Reforma da Previdência já!

Reforma da Previdência já!

Ruy Martins Altenfelder Silva Presidente do Conselho Superior de Estudos Avançados (FIESP) e da Academia Paulista de Letras Jurídicas
postado em 15/11/2017 00:00


O Relatório de Avaliação Atuarial do Regime Próprio de Previdência Social (RPPS), anexado à Proposta de Lei de Diretrizes Orçamentárias (PLDO) de 2018, encaminhado pelo governo ao Congresso Nacional, mostra as absurdas discrepâncias das regras de concessão de aposentadorias dos servidores públicos e privados.

Enquanto os trabalhadores que se aposentam pelo Instituto Nacional de Seguro Social (INSS) receberam um benefício previdenciário médio de R$ 1.291,48 no ano passado, os servidores públicos federais, do Ministério Público, do Legislativo e do Judiciário, tiveram uma aposentadoria média de R$ 15.373,97! O caso mais gritante entre os servidores é o do Poder Legislativo, cuja aposentadoria média foi de R$ 24.844,81, seguido pelo Judiciário (R$ 16.963,07); Ministério Público (R$ 12.002,90) e servidores públicos federais (R$ 7.465,13).

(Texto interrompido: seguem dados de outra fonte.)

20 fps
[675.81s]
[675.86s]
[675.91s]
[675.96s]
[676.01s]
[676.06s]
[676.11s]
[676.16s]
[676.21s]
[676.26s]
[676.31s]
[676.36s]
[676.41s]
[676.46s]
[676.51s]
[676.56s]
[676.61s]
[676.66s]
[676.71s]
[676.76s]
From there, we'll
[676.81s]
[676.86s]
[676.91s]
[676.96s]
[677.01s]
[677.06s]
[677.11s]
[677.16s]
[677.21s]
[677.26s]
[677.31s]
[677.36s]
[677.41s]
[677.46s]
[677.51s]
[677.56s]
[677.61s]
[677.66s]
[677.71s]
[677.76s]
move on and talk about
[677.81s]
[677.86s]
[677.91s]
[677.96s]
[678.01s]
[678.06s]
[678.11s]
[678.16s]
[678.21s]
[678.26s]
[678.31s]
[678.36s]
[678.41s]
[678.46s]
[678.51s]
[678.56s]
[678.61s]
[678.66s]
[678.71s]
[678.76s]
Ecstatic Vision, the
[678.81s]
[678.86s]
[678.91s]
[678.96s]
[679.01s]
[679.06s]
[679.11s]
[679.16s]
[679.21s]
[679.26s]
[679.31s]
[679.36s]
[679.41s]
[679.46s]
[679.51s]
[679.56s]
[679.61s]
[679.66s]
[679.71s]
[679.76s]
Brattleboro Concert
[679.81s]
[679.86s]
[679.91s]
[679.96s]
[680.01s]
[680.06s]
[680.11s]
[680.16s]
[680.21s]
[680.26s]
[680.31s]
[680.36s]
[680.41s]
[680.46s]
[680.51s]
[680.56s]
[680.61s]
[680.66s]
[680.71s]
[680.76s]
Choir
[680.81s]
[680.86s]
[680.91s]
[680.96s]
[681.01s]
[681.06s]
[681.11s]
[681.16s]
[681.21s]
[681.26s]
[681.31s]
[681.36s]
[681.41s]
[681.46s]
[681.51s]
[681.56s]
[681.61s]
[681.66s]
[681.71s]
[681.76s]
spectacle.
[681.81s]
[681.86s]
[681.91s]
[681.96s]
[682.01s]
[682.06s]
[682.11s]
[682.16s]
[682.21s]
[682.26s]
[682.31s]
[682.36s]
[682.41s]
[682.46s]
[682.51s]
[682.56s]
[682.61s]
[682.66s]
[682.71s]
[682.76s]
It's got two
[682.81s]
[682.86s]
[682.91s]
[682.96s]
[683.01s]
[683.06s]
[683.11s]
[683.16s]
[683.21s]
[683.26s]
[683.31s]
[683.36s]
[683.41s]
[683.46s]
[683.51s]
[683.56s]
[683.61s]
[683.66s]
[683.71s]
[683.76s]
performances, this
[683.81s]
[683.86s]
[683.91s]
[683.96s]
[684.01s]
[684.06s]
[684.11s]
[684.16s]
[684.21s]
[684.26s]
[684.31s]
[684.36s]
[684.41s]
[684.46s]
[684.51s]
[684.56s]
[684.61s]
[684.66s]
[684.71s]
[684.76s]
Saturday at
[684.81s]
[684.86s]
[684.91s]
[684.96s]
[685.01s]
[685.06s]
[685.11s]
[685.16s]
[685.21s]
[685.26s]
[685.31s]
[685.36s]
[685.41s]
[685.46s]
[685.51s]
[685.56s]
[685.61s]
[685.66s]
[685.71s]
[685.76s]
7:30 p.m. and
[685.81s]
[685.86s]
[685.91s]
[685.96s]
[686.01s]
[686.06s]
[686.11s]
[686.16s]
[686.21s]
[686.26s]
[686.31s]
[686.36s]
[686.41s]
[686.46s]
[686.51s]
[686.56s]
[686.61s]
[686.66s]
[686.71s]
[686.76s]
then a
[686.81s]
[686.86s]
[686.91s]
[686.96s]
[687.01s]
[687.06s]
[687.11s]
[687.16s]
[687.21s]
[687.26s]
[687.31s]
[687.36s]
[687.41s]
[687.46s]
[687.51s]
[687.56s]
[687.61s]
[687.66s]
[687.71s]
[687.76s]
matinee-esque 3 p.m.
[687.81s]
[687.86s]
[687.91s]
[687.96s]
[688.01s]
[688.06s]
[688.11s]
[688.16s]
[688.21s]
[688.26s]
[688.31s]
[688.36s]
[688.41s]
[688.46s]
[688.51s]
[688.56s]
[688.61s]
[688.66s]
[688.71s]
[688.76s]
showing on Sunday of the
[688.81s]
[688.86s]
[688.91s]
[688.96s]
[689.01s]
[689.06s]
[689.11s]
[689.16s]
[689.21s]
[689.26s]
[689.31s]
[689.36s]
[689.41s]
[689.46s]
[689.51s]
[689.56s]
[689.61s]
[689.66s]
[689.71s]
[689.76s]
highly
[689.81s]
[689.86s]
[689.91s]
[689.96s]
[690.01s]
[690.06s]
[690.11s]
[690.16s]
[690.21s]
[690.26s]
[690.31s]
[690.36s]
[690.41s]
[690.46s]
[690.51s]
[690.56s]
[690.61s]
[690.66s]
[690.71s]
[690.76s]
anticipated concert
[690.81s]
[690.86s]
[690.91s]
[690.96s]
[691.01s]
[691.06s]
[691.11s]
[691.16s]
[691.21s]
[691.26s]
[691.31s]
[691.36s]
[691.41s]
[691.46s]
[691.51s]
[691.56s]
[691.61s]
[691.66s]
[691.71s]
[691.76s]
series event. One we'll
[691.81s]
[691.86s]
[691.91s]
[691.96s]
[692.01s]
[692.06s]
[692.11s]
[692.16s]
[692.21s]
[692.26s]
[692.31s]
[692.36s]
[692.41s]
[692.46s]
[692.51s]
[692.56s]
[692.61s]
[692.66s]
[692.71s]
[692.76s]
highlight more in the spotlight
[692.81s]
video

A projeção de deficit do RPPS (aposentados de segundo grau) é de R$ 71.389 bilhões para este ano e R$ 77.676 bilhões em 2018.

São números que demonstram a inadiável reforma previdenciária. Se aprovadas as alterações nas regras de concessão de aposentadoria, todos os servidores públicos que ingressaram na administração pública a partir de 2013 estarão submetidos ao teto do INSS, que atualmente é de R$ 5.531,31. Essas injustas diferenças entre trabalhadores da iniciativa privada e do serviço público diminuirão ao longo do tempo. Quem ingressou entre 2003 e 2013 poderá receber valor acima do teto do INSS, mas não terá mais direito à paridade e integralidade. Trabalhadores do setor privado e serviço público terão idade mínima de aposentadoria de 62 anos para mulheres e 65 anos para homens, com 25 anos de contribuição para o INSS.

Os dados do PLDO demonstram ainda que o Executivo possui 390.196 aposentados, sendo 188.446 homens e 201.750 mulheres. No Ministério Público, são 1.975 aposentados (823 homens e 1.152 mulheres). No Legislativo, são 7.830 (4.222 homens e 3.608 mulheres) e no Judiciário, mais 22.583 (8.728 homens e 13.855 mulheres).

O deficit atuarial calculado para 2016, que foi de R$ 1,243 trilhão, passou para R$ 1,365 trilhão em 2017, o que representa aumento na estimativa de R$ 121 bilhões ou de 9,71%. O resultado atuarial corresponde ao valor necessário para pagar à vista a aposentadoria de todos os servidores públicos. A aprovação da reforma da Previdência terá impacto no resultado das avaliações atuariais dos próximos exercícios. Em 2015, considerando também o deficit previdenciário do chamado Regime Próprio de Previdência Social (RPPS) dos Estados e Municípios, no valor de R$ 41,8 bilhões (0,73% do PIB), o deficit geral dos trabalhadores da primeira classe (servidores públicos) da União, Estados (26 Estados e DF) e municípios (os 2.067 mais ricos pelo RPPS, os demais são regidos pelo RGPS) foi de R$ 193,2 bilhões (3,29 do PIB).

A atual Lei Orgânica da Seguridade Social ( Lei 8212/1991), no capítulo da Previdência Social, estabelece que esta ;tem por fim assegurar aos seus beneficiários meios indispensáveis de manutenção, por motivo de incapacidade, idade avançada, tempo de serviço, desemprego involuntário, encargos de família e reclusão ou morte daqueles de quem dependiam economicamente.;

Os valores pagos pelo INSS vem sendo atualizados abaixo da inflação, ao contrário do sistema que vigora no chamado andar de cima!

A reforma da Previdência, além de necessária, vem reparar as graves e injustificadas injustiças.

Não dá para esperar. Reforma da Previdência já!